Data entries

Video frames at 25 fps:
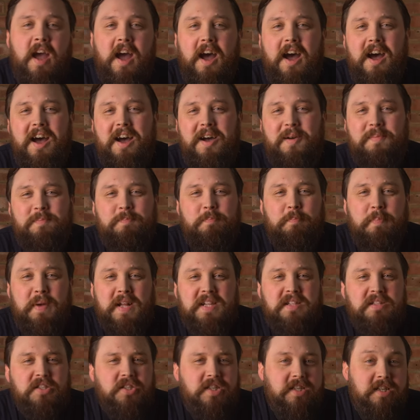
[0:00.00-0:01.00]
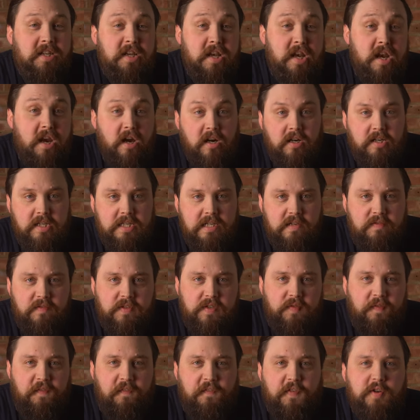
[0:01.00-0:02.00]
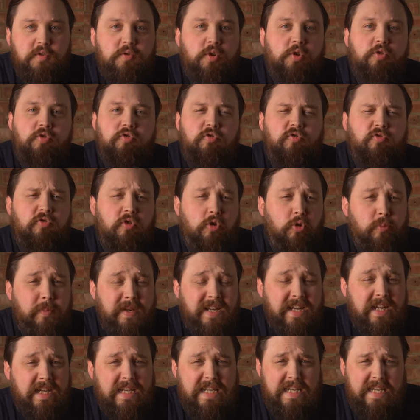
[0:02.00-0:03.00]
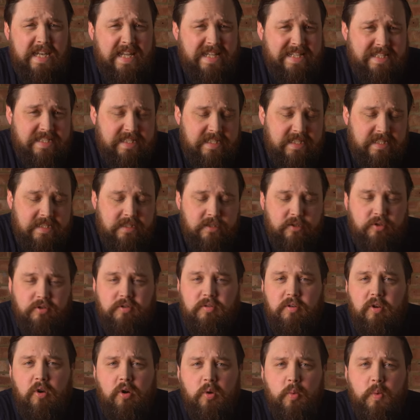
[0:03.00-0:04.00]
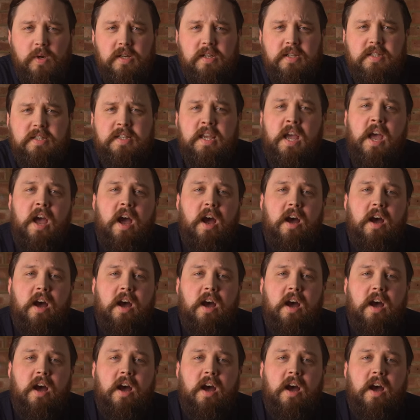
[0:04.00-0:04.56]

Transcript: Belt knives, photochromic lenses, good long words,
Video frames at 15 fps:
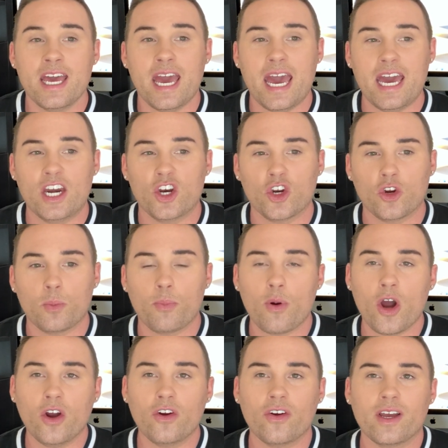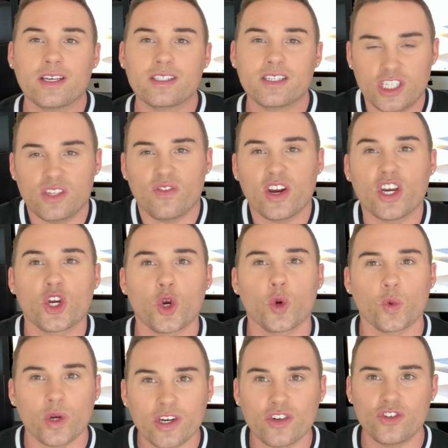and her progress. She's very
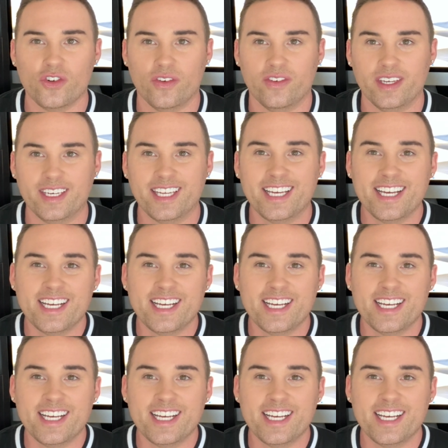career driven.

- **Task to carry out**
Transcribe the entries above verbatim, excluding any image.

- **Answer below**
Video frames at 25 fps:
[0:00.00-0:01.00]
[0:01.00-0:02.00]
[0:02.00-0:03.00]
[0:03.00-0:04.00]
[0:04.00-0:04.56]

Transcript: Belt knives, photochromic lenses, good long words,
Video frames at 15 fps:
and her progress. She's very
career driven.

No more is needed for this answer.